Selective Search(4/4)総括

はぐれ弁理士 PA Tora-O です。ここまで、”Selective Search” の実施例について詳しく説明しつつ、境界ボックスの設定(ステップS5)に主要な特徴事項があることを確認しました。前回(第3回)の復習を行う際は、こちらのリンクからお願いします。

今回は、”Selective Search” に関する発明ストーリーの一例を提示します。仕事ではないのでやや雑に書きますがご了承ください。

発明ストーリー

【従来技術】
画像領域分割の一手法として、1枚の画像をN個の領域に分割した後、類似度が高く互いに隣接する領域同士を順次併合する併合処理を通じて、画像中の1つの物体を示す領域(セグメント)を推定する「階層的グループ化」が知られている。例えば、この階層的グループ化を物体検出タスクにおける領域提案(Region Proposals)に適用することが考えられる。

【問題点と課題】
問題点は、併合処理の過程で生成される各々の領域を囲む関心領域を設定する場合、初期の分割数(N)が多くなるほど、同一の物体に対して互いに類似する複数の関心領域が不必要に設定されること。
課題は、同一の物体に対して互いに類似する複数の関心領域を不必要に設定するのを抑制すること。

【クレーム】(Selective Search)
 画像に対して階層的グループ化を施すことで、領域の分割数がそれぞれ異なる複数の領域マップを生成するステップと、
 領域の分割数が少ないほど階層が上位であり、多いほど階層が下位であると定義する場合、
 上位の階層であるほど分割数に対する割合が高くなり、下位の階層であるほど分割数に対する割合が低くなるように、各々の領域マップの中から領域を選択するステップと、
 複数の領域マップの中から選択された各々の領域を囲む矩形状の関心領域を、画像上の対応する位置に設定するステップと、
 を実行することを特徴とする領域設定方法。(249文字)

【作用と効果】
一般的に言えば、画像の全体領域に占める領域が小さいほど、当該領域が物体のセグメントである可能性が低くなる。そこで、下位の階層であるほど分割数に対する割合が低くなるように、各々の階層マップの中から1つ以上の領域を選択することで、物体のセグメントに該当しない可能性が高い領域を除外することができる。これにより、同一の物体に対して互いに類似する複数の関心領域を不必要に設定することが抑制される

作者コメント

実際の特許出願では、「階層的グループ化を用いて関心領域を設定する」という上位レベルからクレームを作った方がよいでしょう。あと、「階層的グループ化」の表現に対して36条違反の指摘を受ける可能性を考慮して、用語の定義を明細書に書き込んでおきます。

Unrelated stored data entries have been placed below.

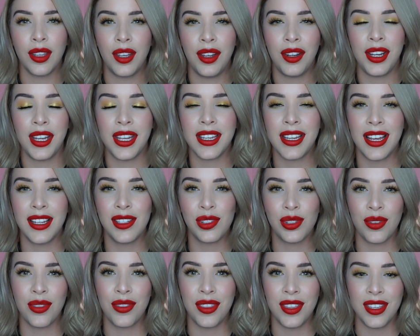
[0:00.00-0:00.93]
Alright
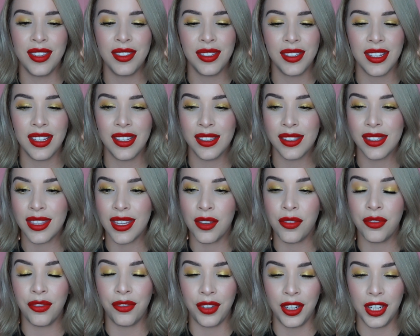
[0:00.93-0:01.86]
guys, so this is
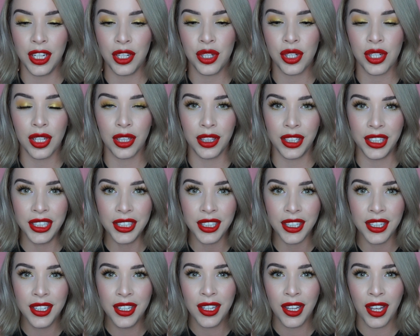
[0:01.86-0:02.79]
the finished
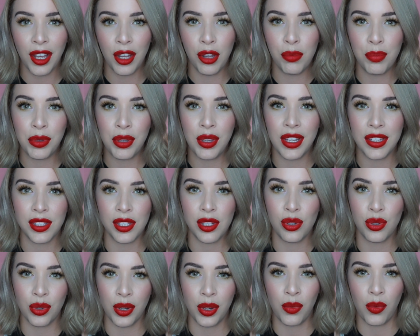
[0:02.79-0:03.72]
look. I hope you guys
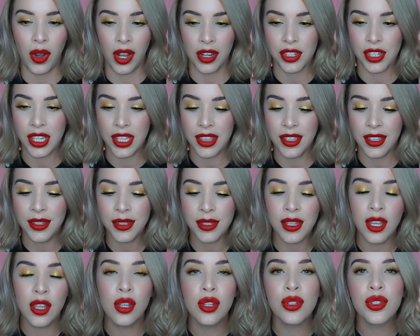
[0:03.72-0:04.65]
enjoyed watching
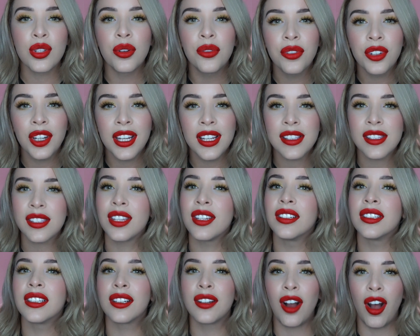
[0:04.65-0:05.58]
this. Don't forget
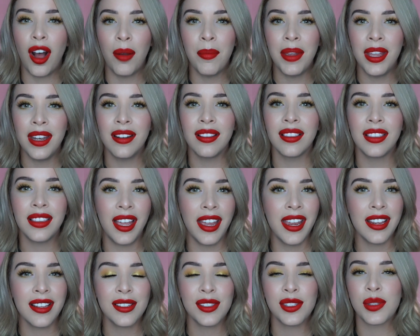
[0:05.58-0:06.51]
to comment,
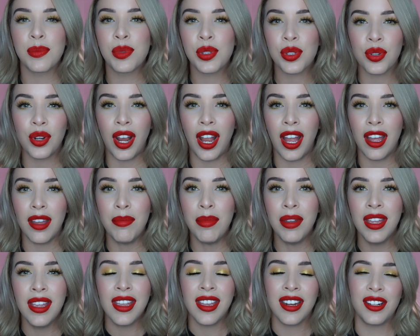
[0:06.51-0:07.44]
like,
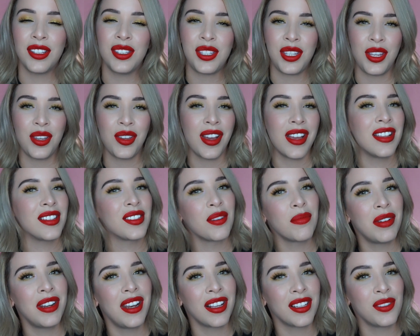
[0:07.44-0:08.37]
subscribe, and I'll see you guys
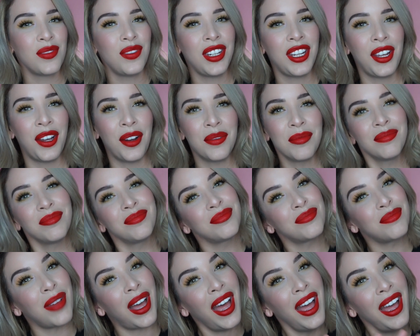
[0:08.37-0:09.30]
on my next video.
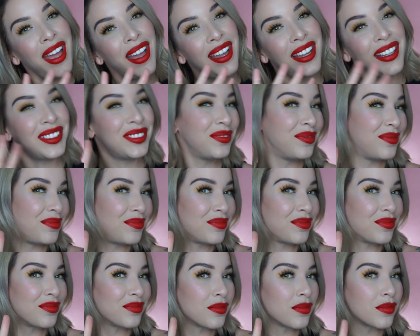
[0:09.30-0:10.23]

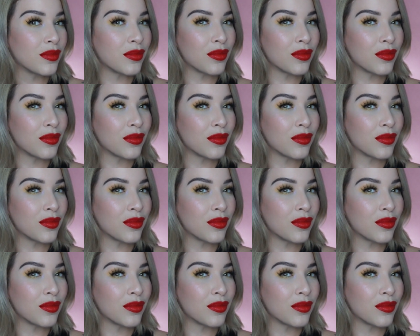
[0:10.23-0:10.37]
Bye!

さて、画像に対して物体候補の領域を設定するというタスクは、ニューラルネットワークによっても実現することができます。例えば、RPN(Region Proposal Network)のクレームの表現は、以下の通りになります。

Faster R-CNN(3/5)RPNの実施例<前半>
Faster R-CNN(4/5)RPNの実施例<後半>
Faster R-CNN(5/5)総括

【クレーム】(RPN)
 画像の全体領域内に境界ボックスを設定し、該境界ボックス内における対象物の存在の確度を示す得点を求め、該得点が相対的に高い境界ボックスを関心領域として提案する方法であって、
(1)全体領域内の指定位置を基準として、サイズ又は形状が互いに異なる複数の境界ボックスを設定するステップと、
(2)複数の境界ボックスに応じた画像特徴量の集合をニューラルネットワークに入力し、指定位置毎の得点の集合を出力するステップと、
 を指定位置を変更しながら順次実行する、ことを特徴とする関心領域提案方法。

Faster R-CNN(5/5)総括 より一部抜粋

つまり、ニューラルネットワークを用いた探索方法は、”Exhaustive Search”(徹底的探索)そのものと言ってもよいでしょう。このように、画像認識の研究分野におけるROI設定方法という単なる一手法においても、“AlexNet” の登場から僅か3、4年の間で、「スマート」から「力尽く」へのパラダイムシフトが起きたことが見て取れます。只々、驚くばかりですね。

 

以上をもちまして、”Selective Search” の事例検討を終了します。次回から、また別のテーマに移ります。